State of Colorado is near the bottom in funding public transit

February 1, 2017 | Will Toor

Lawmakers in Colorado are debating how to adequately fund transportation in Colorado. Much of the discussion has focused on revenue to maintain and expand highways.  However, it is important to understand the broader picture of how Colorado funds all types of transportation infrastructure. In this blog, we examine how Colorado funding for public transportation compares to other states.

The state has historically invested very little state money into transit. The major source of state funding for the Colorado Department of Transportation is the state gas tax, which has not been increased since 1992. Under current state law, this funding is limited to highway expenditures and cannot be used for transit. However, nationwide, there are 20 states in which gas taxes are used to support public transit.

The only consistent state source of transit revenue in Colorado is $15 million per year coming from vehicle registration fees that was established as part of the 2009 FASTER legislation. This is a fixed level of funding, rather than a percentage of the total collected, so each year it declines in buying power due to inflation – it has already declined by 13 percent in purchasing power.

The level of state support for public transit in Colorado is one of the lowest in the country. In Colorado’s Statewide Transit Plan, CDOT used information from the National Transit Database to compare Colorado’s state funding for both capital and operating to the nation as a whole. For the nation as a whole, including states that do not provide any support for transit, states provide 26 percent of the operating costs for transit, and 12 percent of the capital costs.

In Colorado, in 2012 the state provided no operating funding and 1 percent of transit capital funding. Since then, investment in operating has gone up slightly but remains at less than 1 percent.

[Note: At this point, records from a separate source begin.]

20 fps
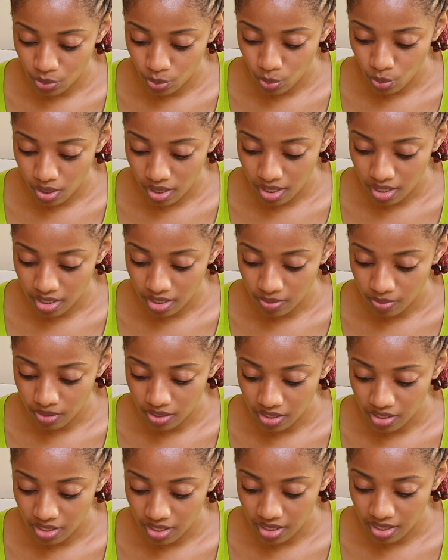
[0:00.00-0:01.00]

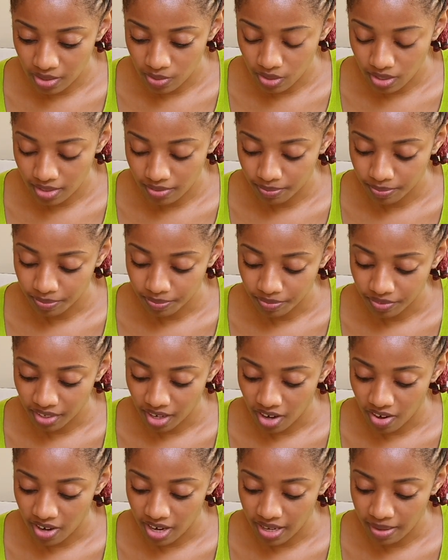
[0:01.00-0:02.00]
next one. All
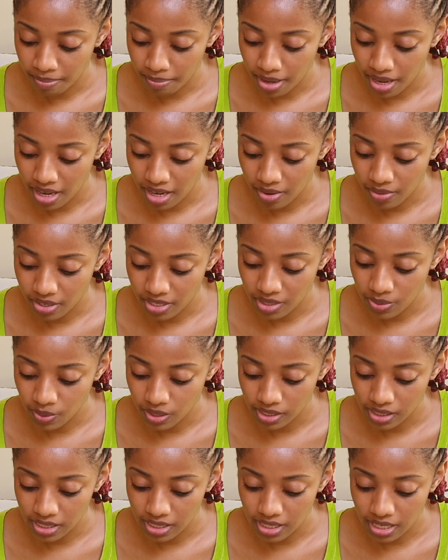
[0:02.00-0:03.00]
right, banquet
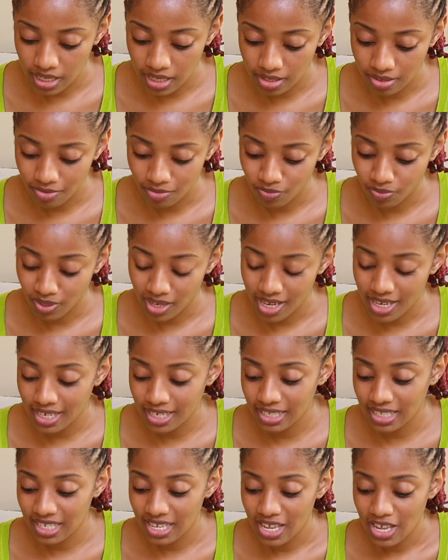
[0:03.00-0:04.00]
2010. All
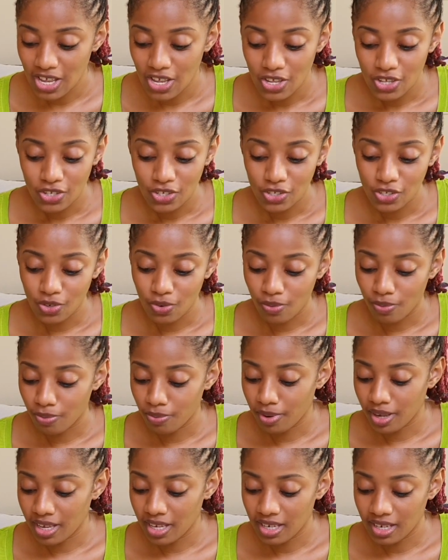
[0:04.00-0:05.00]
right. So
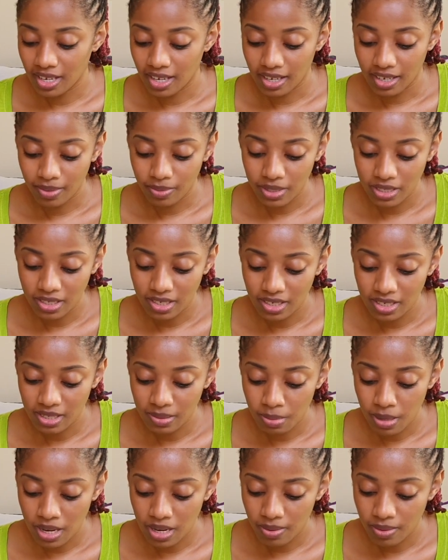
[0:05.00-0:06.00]
when I went to this
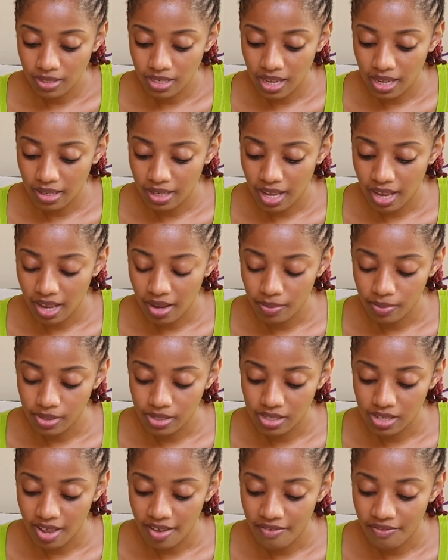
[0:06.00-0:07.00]
banquet and I was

Colorado funding for transit operations and capital compared to the national average


To some extent, local governments and regional transit agencies have stepped into this gap, raising local tax revenues to help fund transit. However, these local revenues have not been enough to meet the need for transit, leaving a large gap. 

Another way to look at this is to ask what the state investment in public transit is in per capita expenditures. Colorado invests $2.61 per person per year, less than one cent per day. The average state invests $53.90, or twenty times more than Colorado. The following chart shows annual per capita transit investment by state. Colorado is number 29 on the chart, with per capita investments below nearby states such as Wyoming, Kansas, North Dakota and New Mexico. Colorado’s investment is approximately 100 times lower than the leading states, which invest around $250 per person each year in transit service.

Last summer SWEEP released a study of transit funding needs in Colorado, conducted with the Colorado Public Interest Research Group, which concluded that there was a statewide funding gap of $574 million/year for public transit operations and capital in order to provide basic levels of rural transit service and interregional service and in order to improve transit service in urban areas across the state.

New state funding sources for transportation should be designed to provide Coloradans with options to meet the broad multimodal transportation needs of our residents. 

This analysis makes it clear that Colorado is well below the norm for state funding for public transit, and summarizes analyses that demonstrate that public transit in Colorado is underfunded by at least $500 million per year. While the state is not solely responsible for transportation investment – local and federal funding play a big role – it is a crucial partner for implementing good public transit, bicycle and pedestrian infrastructure, in addition to highways.

Any new transportation funding, whether implemented through legislation or by ballot should include meaningful funding for public transit.

Other sources and citations:

http://www.denverpost.com/2017/01/22/colorado-roads-tax-hike/

City and county governments, however, have been allowed to use their share of gas tax for transit since the passage of SB13-048, http://www.leg.state.co.us/clics/clics2013a/csl.nsf/fsbillcont2/9D4690717C1FF9DC87257AEE00572392/$FILE/048_enr.pdf

Robert Puentes and Ryan Prince, The Brookings Institution, Fueling Transportation Finance, March 2003.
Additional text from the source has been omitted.